La street culture est-elle devenue mainstream aujourd’hui ou est-elle encore marginalisée ?

– Je pense qu’il y a un peu des deux. Aujourd’hui tu peux voir, entendre du rap partout jusque dans certaines publicités à la télé. En même temps certains médias influents continuent de marginaliser cette musique. C’est hypocrite car nous sommes le deuxième pays à consommer et à produire le plus de rap derrière les États-Unis. Sur internet, les clips de certains rappeurs font régulièrement des millions de vue, il y a un vrai public rap. Je comprends que cela ne plaise pas à tout le monde, surtout dans une région où la moyenne d’âge est élevée. Donc les élus et les dirigeants préfèrent organiser des bals musettes plutôt que de voir des noirs, des arabes avec des bonnets et des micros sur scène.

Si ce n'est pas son exercice favori, Infinit se sert également du rap pour attaquer le pouvoir institutionnel (Erwan Schiex)

Si ce n’est pas son exercice favori, Infinit se sert également du rap pour attaquer le pouvoir institutionnel (Erwan Schiex)

Peux-tu faire un retour sur le buzz que tu as provoqué en juillet dernier avec ta chanson intitulée « Christian Estrosi ».  Presque tous les médias nationaux en ont parlé.

– Au début on a fait tourner ce son entre nous sur les réseaux sociaux. Ensuite Dj Weedim – qui est mon beatmaker et mon DJ – et moi même avons été contactés par Nice-Matin. Puis les principaux médias nationaux ont relayé le truc. Il y avait même des magazines people comme Closer je crois. C’était marrant de voir comment mon propos avait été déformé de média en média car seul l’Express, Rue 89 et Nice Matin m’ont contacté directement.

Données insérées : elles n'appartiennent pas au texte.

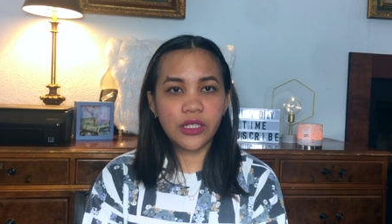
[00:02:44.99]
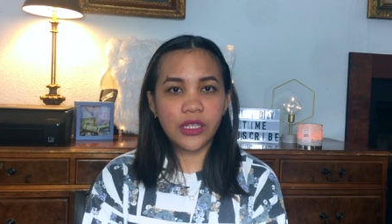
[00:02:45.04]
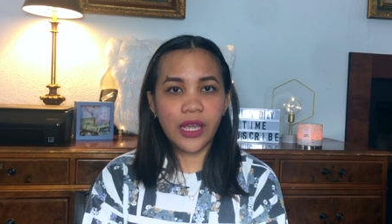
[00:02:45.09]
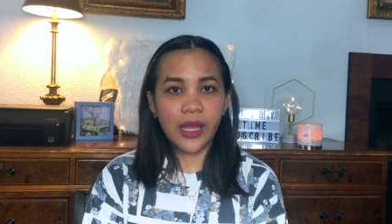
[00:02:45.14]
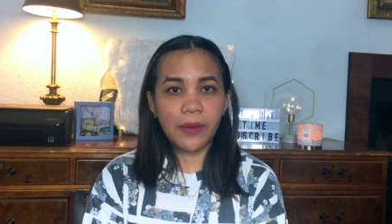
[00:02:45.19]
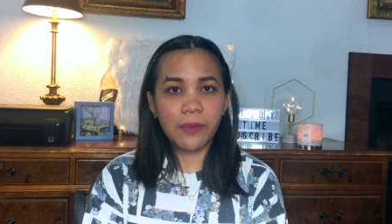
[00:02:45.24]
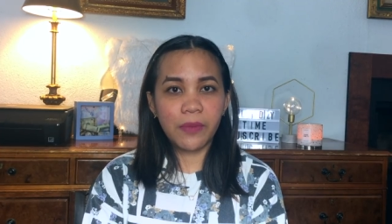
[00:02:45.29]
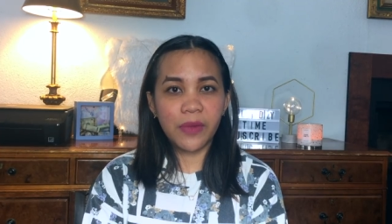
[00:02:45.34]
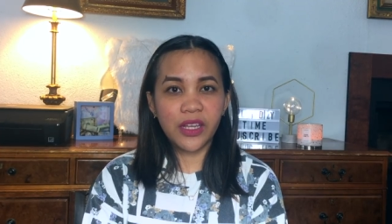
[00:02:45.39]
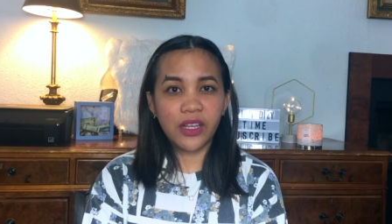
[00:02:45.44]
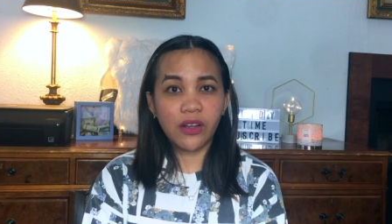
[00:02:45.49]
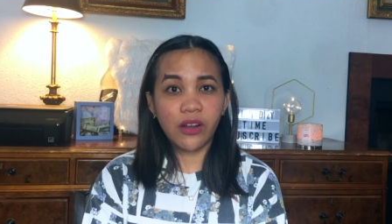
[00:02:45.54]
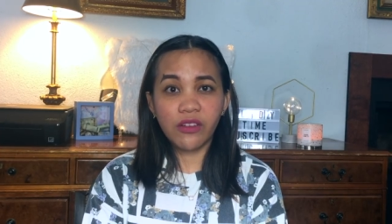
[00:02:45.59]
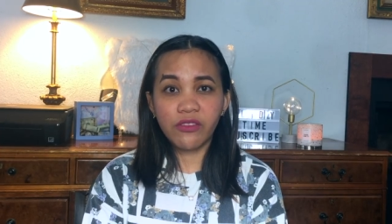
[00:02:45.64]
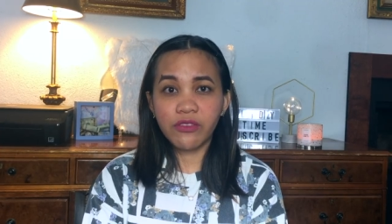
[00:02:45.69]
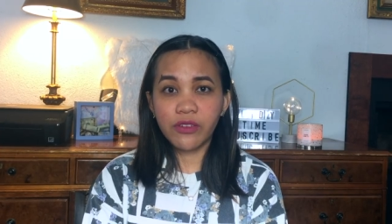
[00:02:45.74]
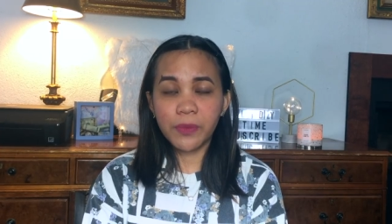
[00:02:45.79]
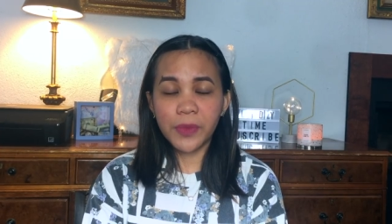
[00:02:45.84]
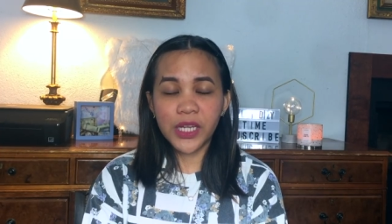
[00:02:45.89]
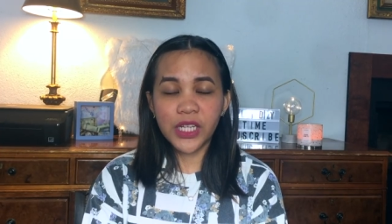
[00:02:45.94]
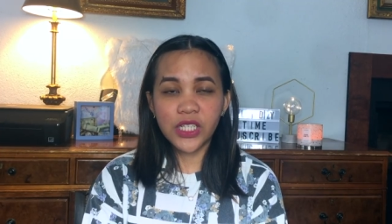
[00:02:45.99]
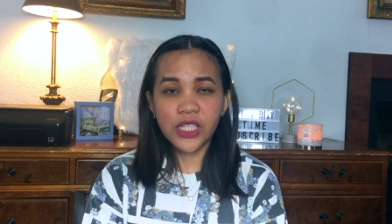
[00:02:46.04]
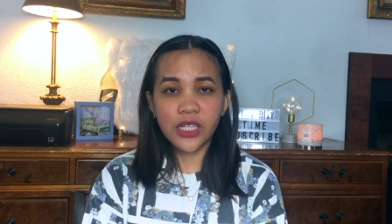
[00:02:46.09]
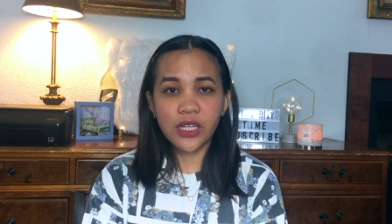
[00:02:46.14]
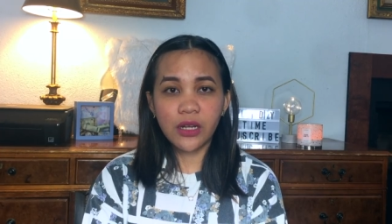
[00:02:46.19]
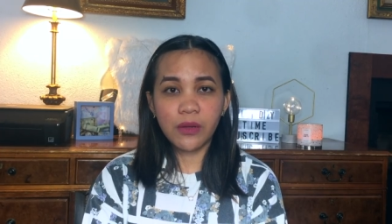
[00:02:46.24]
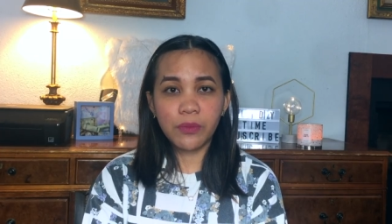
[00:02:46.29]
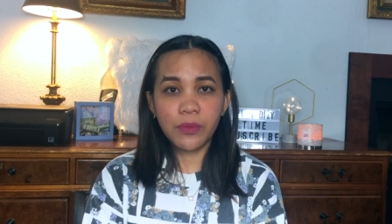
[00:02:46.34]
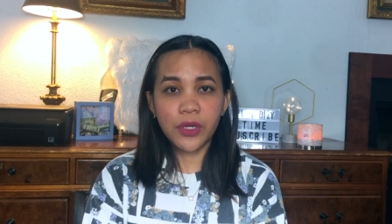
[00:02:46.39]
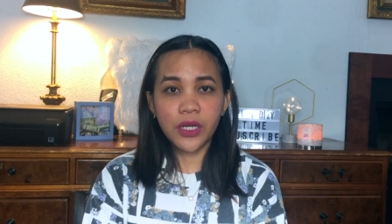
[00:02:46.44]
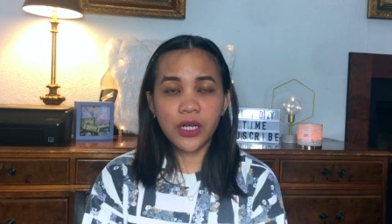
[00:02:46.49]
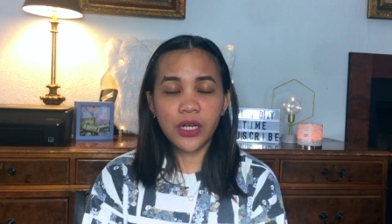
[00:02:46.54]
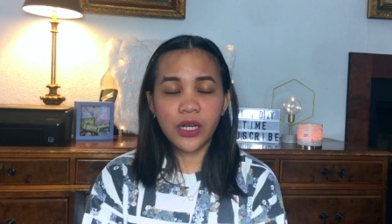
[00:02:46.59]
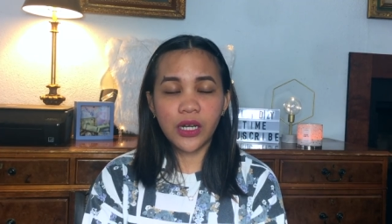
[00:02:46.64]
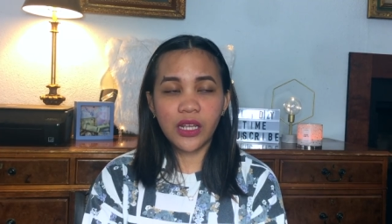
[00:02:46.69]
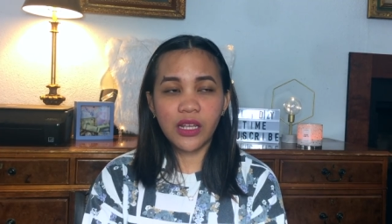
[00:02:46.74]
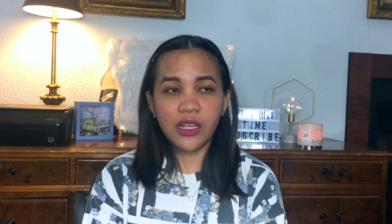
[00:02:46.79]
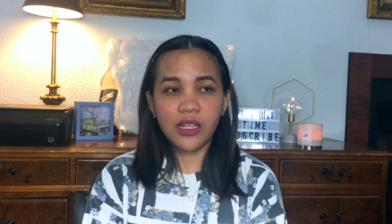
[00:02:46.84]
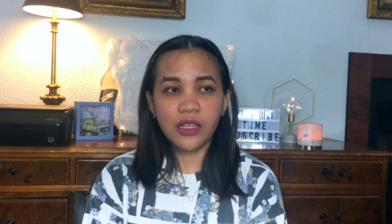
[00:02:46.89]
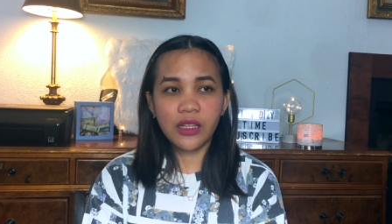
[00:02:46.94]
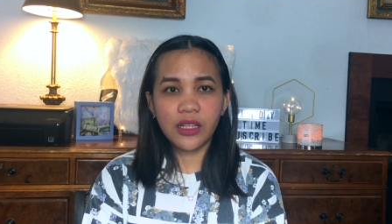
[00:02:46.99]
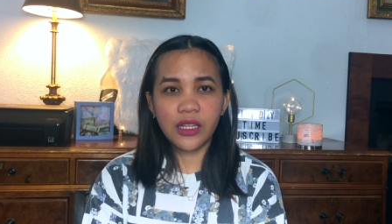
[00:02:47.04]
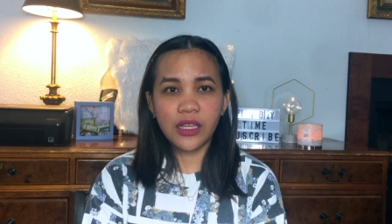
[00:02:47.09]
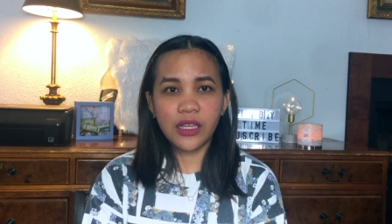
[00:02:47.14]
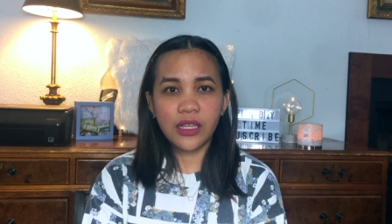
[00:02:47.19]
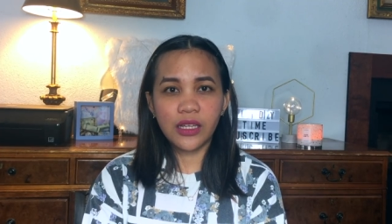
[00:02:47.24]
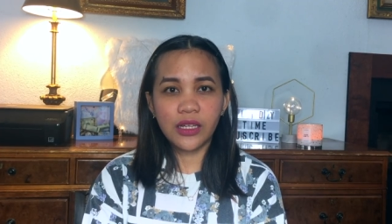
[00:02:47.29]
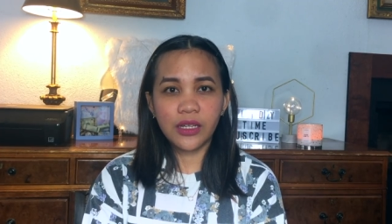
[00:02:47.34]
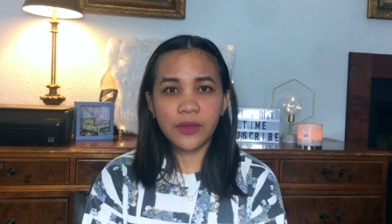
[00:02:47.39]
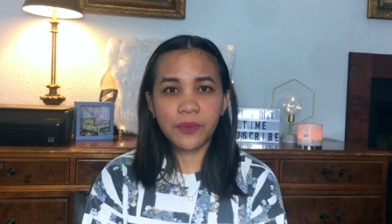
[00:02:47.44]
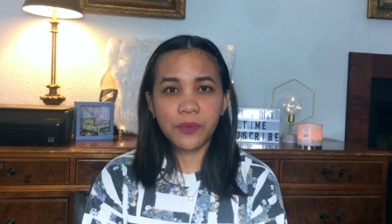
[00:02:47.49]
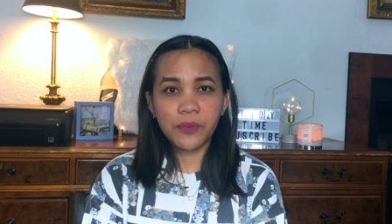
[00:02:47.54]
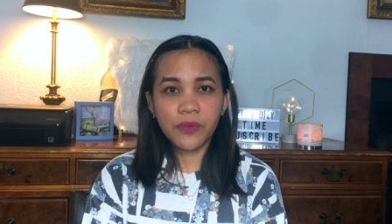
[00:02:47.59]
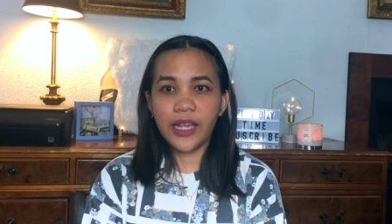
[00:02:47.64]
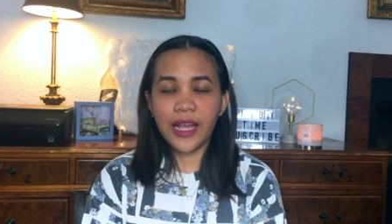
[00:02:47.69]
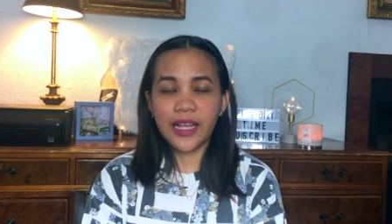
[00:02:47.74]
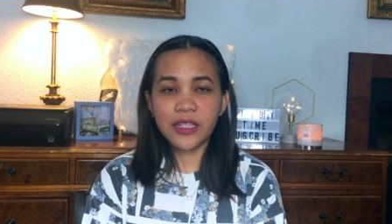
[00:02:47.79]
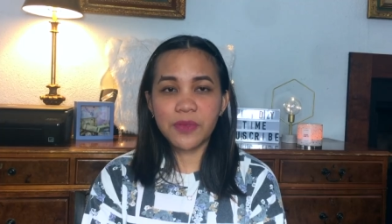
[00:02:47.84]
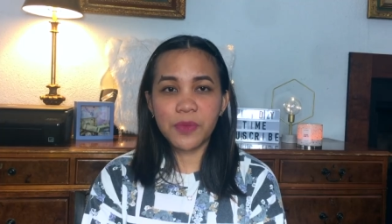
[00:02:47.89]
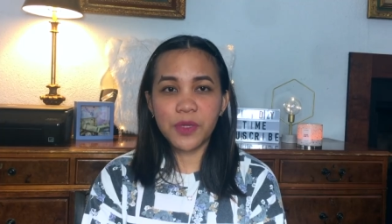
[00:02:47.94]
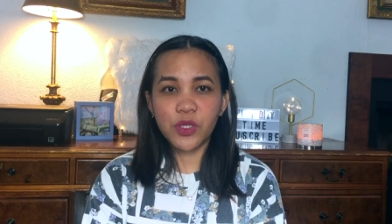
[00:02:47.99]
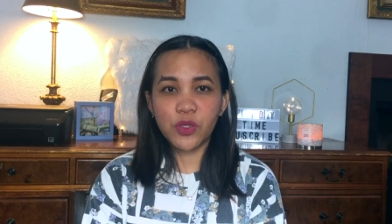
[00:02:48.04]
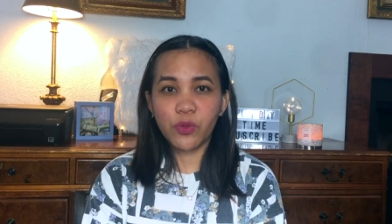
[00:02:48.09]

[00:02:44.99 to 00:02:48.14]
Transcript: get my confirmation number and then they asked me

Infinit – Christian Estrosi 

Ce buzz était-il recherché ?

-Non, j’ai fait ce son parce qu’Estrosi est un personnage atypique, de par son parcours notamment. C’est un délire que j’ai kiffé. Sa vie, c’est un peu un film X ! Après, on s’est dit que si cela faisait du bruit, c’était tant mieux pour nous.

Donc tu ne cherchais pas à t’attaquer au pouvoir politique avec ce morceau ?

– Non c’était plus un délire. Mais en même temps, il faut lire entre les lignes…

Le maire de Nice l’a très mal pris puisqu’il a porté plainte

– Oui mais c’est un acteur. Autant moi j’ai fait mon buzz sur lui, autant il a fait le sien sur moi. C’est ce qu’il cherche. Disons que je lui ai aussi fait son actu (rires). On nous a juste demandé de retirer la photo d’illustration d’Estrosi avec un drapeau algérien que nous avions mis sur le son Youtube. Et c’est ce que nous avons fait.

La notion de contre-pouvoir dans le rap a-t-elle disparu aujourd’hui ?

– Non cela existe toujours. Les rappeurs dits conscients ont encore un public. Ils sont toujours écoutés. Mais le rap est éclectique, du moment que tu as ta « fan base » et fais ton propre délire. Si tu as envie de faire passer des messages politiques ou donner ton avis sur un sujet, tu peux te servir du rap. Moi personnellement, je ne fais pas que ça. J’apprécie d’avantage l’egotrip et les sujets plus légers. Je préfère cette position plutôt que de faire le mec révolutionnaire.

Ton actu, c’est quoi ?

– Mon prochain EP devrait sortir d’ici la fin de l’année. Il comportera sept titres et on retrouvera des featurings avec AlphaOne, Al Kapote, Greg Frite ou encore Millionnaire de mon label DBF. J’ai aussi d’autres projets, en solo et en commun avec d’autres artistes qui vont arriver. Ils sont déjà prêts, mais j’en parlerai au moment venu. Chaque chose en son temps (rires). En ce moment j’assure aussi les premières parties du groupe l’Entourage. J’ai joué à Marseille, Montpellier et Lyon dernièrement.